Hyperbolic-constraint Point Cloud Reconstruction from Single RGB-D Images

TL;DR

This work addresses single-view 3D point cloud reconstruction by mitigating reliance on CAD priors and improving the modeling of hierarchical, tree-like structures. It introduces HcPCR, which embeds partial and complete point-cloud features into a hyperbolic space using the Poincaré ball, and it defines a HyperCD distance to guide matching in this non-Euclidean geometry. The method combines a hyperbolic regularization loss with an adaptive margin and a hyperbolic triplet loss, producing an overall loss that enhances part–whole relationships. Empirical results on CO3D-v2 show consistent improvements over baselines across multiple metrics, with ablations highlighting the importance of adaptive margins, curvature selection, and hyperbolic representations for capturing hierarchy and improving reconstruction quality.

Abstract

Reconstructing desired objects and scenes has long been a primary goal in 3D computer vision. Single-view point cloud reconstruction has become a popular technique due to its low cost and accurate results. However, single-view reconstruction methods often rely on expensive CAD models and complex geometric priors. Effectively utilizing prior knowledge about the data remains a challenge. In this paper, we introduce hyperbolic space to 3D point cloud reconstruction, enabling the model to represent and understand complex hierarchical structures in point clouds with low distortion. We build upon previous methods by proposing a hyperbolic Chamfer distance and a regularized triplet loss to enhance the relationship between partial and complete point clouds.
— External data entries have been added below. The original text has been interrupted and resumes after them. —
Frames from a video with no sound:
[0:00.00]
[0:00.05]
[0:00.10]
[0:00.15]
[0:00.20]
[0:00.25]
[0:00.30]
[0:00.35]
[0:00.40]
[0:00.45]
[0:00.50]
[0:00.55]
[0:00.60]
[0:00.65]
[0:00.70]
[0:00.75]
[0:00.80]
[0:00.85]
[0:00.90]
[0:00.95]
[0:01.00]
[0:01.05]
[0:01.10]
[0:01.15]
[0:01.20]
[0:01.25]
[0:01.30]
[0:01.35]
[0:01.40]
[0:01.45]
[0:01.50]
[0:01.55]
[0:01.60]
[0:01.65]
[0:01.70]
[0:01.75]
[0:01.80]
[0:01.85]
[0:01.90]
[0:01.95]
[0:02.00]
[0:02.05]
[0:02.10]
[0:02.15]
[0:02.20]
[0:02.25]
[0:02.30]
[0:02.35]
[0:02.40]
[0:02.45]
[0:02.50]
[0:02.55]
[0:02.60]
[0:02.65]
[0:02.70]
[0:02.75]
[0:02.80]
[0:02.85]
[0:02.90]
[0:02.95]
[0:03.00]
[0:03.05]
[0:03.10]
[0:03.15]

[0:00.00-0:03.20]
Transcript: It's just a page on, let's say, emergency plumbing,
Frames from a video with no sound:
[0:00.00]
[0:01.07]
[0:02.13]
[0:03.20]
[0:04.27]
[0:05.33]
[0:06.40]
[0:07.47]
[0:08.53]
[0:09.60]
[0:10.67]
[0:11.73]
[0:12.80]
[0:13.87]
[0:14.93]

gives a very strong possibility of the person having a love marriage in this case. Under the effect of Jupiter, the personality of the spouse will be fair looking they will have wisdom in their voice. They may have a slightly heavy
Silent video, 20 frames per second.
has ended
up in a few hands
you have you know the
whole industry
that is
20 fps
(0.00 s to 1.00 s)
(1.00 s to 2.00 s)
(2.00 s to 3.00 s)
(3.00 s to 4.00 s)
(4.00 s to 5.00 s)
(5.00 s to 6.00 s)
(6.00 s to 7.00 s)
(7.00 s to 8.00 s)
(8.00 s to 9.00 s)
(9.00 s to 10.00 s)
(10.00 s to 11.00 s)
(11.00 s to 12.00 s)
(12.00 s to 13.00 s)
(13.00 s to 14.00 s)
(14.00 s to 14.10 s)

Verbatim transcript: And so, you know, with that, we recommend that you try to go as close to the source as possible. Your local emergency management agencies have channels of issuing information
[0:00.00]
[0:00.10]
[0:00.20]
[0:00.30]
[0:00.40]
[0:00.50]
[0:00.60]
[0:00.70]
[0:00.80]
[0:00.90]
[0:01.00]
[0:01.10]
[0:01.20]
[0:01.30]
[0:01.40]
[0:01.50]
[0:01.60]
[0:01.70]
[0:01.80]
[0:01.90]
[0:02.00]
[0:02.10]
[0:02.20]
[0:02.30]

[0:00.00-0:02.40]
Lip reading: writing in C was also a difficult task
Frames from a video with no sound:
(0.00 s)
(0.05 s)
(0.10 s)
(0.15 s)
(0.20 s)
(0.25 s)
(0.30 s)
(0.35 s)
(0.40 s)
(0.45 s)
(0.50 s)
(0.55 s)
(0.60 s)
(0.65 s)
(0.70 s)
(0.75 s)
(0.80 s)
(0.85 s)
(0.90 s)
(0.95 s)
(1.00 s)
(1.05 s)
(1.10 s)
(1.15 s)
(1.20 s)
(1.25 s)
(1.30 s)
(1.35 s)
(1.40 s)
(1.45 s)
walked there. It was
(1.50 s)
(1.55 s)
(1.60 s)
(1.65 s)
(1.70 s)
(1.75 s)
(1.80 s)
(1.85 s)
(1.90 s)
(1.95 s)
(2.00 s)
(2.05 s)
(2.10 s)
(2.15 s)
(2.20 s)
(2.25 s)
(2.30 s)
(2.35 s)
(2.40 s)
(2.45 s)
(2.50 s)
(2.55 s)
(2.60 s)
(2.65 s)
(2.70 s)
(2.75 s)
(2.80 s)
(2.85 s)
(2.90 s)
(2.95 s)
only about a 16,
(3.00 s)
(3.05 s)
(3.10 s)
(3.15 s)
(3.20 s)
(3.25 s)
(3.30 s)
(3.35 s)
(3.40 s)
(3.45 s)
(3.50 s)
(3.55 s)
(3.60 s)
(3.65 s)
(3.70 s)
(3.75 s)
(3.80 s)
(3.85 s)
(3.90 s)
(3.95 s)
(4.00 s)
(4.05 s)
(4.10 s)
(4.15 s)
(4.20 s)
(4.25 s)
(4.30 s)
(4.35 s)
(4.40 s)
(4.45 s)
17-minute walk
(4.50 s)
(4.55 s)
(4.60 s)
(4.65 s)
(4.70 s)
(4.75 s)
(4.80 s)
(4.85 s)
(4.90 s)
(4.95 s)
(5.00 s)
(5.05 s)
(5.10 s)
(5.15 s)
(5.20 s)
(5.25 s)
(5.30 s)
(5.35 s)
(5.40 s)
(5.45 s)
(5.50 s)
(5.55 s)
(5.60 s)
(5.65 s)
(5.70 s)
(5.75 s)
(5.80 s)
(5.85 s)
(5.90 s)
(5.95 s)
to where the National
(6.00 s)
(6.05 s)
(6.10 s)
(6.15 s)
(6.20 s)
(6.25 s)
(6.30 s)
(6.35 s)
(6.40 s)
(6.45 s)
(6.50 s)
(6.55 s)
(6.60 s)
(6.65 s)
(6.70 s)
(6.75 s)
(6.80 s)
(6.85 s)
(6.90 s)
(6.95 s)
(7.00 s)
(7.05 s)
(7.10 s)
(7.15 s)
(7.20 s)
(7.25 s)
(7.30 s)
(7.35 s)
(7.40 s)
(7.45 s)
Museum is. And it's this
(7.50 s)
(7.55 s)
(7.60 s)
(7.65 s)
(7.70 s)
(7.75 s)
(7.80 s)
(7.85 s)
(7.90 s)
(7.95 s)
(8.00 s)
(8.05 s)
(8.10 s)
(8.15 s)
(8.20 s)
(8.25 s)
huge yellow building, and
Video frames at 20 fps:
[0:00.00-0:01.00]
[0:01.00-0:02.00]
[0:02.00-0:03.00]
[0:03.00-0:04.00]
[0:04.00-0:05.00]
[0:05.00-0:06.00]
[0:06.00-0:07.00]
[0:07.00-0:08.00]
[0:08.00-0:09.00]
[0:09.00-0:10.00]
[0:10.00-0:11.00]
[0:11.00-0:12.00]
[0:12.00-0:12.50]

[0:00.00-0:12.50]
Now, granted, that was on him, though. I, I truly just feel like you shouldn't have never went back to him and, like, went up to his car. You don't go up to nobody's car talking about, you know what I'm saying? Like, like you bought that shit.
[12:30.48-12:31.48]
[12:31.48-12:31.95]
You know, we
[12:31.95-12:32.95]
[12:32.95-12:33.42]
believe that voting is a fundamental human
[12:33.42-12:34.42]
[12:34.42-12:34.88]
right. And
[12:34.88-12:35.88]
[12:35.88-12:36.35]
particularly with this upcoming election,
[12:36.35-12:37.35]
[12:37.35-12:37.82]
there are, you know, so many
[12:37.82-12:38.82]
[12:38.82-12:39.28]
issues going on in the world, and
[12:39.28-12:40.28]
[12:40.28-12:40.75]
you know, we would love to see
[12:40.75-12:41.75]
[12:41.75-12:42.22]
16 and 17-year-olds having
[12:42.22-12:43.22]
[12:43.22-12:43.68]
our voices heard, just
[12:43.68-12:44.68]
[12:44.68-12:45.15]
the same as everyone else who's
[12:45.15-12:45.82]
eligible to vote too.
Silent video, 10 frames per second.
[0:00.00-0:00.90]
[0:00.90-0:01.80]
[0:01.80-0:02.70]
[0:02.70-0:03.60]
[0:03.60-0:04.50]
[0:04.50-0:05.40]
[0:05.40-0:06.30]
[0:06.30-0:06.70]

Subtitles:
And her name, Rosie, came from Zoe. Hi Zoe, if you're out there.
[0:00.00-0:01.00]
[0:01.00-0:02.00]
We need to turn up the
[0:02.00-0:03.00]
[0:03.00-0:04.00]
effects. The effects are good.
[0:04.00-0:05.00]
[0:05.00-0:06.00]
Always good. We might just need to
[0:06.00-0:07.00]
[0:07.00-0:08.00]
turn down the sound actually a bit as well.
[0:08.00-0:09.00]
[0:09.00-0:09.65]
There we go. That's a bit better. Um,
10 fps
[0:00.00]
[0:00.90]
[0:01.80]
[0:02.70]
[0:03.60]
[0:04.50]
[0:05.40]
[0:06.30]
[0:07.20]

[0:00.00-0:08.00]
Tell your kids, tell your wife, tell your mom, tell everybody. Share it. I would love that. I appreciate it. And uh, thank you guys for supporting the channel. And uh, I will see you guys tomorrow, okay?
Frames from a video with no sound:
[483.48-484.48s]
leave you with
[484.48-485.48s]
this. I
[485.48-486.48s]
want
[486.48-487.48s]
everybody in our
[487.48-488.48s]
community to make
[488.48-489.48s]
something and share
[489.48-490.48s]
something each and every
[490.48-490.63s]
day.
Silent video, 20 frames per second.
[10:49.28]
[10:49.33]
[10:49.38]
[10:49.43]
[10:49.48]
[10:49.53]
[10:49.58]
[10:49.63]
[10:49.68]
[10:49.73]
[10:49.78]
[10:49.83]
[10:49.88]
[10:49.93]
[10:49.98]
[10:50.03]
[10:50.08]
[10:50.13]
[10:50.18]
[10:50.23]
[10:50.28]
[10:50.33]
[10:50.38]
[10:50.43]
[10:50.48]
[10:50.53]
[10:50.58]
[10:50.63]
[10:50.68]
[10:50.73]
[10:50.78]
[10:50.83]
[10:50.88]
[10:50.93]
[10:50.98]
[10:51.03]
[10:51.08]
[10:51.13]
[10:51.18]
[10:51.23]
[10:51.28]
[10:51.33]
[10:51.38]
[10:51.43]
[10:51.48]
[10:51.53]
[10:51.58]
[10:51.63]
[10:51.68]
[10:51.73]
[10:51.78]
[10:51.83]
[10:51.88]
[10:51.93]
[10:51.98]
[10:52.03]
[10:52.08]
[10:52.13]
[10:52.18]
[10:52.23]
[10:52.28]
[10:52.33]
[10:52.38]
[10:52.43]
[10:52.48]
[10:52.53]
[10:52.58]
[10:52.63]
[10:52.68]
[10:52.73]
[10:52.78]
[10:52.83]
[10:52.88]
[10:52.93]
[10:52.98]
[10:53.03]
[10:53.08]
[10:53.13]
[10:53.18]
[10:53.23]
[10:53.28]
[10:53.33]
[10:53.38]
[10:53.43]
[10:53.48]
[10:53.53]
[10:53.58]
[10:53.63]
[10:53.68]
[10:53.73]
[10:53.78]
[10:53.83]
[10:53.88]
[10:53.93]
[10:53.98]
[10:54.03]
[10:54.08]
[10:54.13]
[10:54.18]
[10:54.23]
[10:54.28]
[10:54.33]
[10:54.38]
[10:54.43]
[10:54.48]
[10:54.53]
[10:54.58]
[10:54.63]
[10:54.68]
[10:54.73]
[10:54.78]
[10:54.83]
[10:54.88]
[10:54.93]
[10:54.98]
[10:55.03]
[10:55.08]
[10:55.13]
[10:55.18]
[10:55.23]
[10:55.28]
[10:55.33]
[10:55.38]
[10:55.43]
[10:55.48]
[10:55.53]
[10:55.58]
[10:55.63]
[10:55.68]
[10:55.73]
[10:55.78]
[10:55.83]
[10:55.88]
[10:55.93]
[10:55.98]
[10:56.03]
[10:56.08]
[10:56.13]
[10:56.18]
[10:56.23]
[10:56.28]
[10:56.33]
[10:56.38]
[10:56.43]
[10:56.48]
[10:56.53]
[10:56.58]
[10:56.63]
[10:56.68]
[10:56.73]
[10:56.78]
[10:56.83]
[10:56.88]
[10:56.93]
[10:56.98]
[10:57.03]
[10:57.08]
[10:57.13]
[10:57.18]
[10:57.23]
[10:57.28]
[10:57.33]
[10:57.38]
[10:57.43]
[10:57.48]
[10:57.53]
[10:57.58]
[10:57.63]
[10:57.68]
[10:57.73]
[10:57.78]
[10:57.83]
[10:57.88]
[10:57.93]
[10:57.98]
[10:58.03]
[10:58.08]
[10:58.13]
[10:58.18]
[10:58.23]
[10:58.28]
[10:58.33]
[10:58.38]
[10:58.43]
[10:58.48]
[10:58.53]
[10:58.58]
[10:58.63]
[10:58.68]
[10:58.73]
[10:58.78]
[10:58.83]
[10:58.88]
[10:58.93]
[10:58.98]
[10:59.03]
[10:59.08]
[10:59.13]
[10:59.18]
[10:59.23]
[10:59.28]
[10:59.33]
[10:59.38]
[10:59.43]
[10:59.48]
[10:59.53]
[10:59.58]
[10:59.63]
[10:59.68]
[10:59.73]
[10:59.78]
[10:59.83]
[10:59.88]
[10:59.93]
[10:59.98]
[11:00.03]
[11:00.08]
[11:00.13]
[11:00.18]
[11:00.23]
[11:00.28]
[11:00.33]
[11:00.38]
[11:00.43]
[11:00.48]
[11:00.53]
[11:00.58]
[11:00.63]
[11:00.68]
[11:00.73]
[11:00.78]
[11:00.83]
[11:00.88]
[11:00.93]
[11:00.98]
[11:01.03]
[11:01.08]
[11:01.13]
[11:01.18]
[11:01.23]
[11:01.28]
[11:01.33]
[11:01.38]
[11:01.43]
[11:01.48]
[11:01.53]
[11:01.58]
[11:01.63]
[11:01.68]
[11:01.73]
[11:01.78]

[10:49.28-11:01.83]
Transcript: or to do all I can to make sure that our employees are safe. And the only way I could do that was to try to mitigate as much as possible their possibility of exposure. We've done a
Additionally, we design adaptive boundary conditions to improve the model's understanding and reconstruction of 3D structures. Our model outperforms most existing models, and ablation studies demonstrate the significance of our model and its components. Experimental results show that our method significantly improves feature extraction capabilities. Our model achieves outstanding performance in 3D reconstruction tasks.

Paper Structure

This paper contains 25 sections, 12 equations, 6 figures, 2 tables.

Figures (6)

  • Figure 1: This figure illustrates the efficient embedding of a tree structure from Euclidean space into hyperbolic space. The left side depicts a multi-level tree structure in Euclidean space, while the right side shows the projection of hyperbolic space. Nodes of different colors represent various categories. In hyperbolic space, the node distribution more accurately reflects their hierarchical relationships.
  • Figure 2: Architecture of the HcPCR. To enhance the understanding of the hierarchical structure of the point clouds, we embed both partial and complete features into a hyperbolic space. The lower-level features (partial point cloud) are embedded into the lower-dimensional central region, while the higher-level features (complete point cloud) are distributed in the higher-dimensional peripheral region. Additionally, a triplet loss is utilized to push apart point clouds of different categories and to pull together point clouds with similar attributes.
  • Figure 3: Visualisation comparison on CO3D-v2 validation set. We have selected three categories. Each category contained two samples for evaluation.
  • Figure 4: Ablation Study of different margin and curvature.
  • Figure 5: Visualisation results of ablation study with (w) or without (w/o) the full loss function.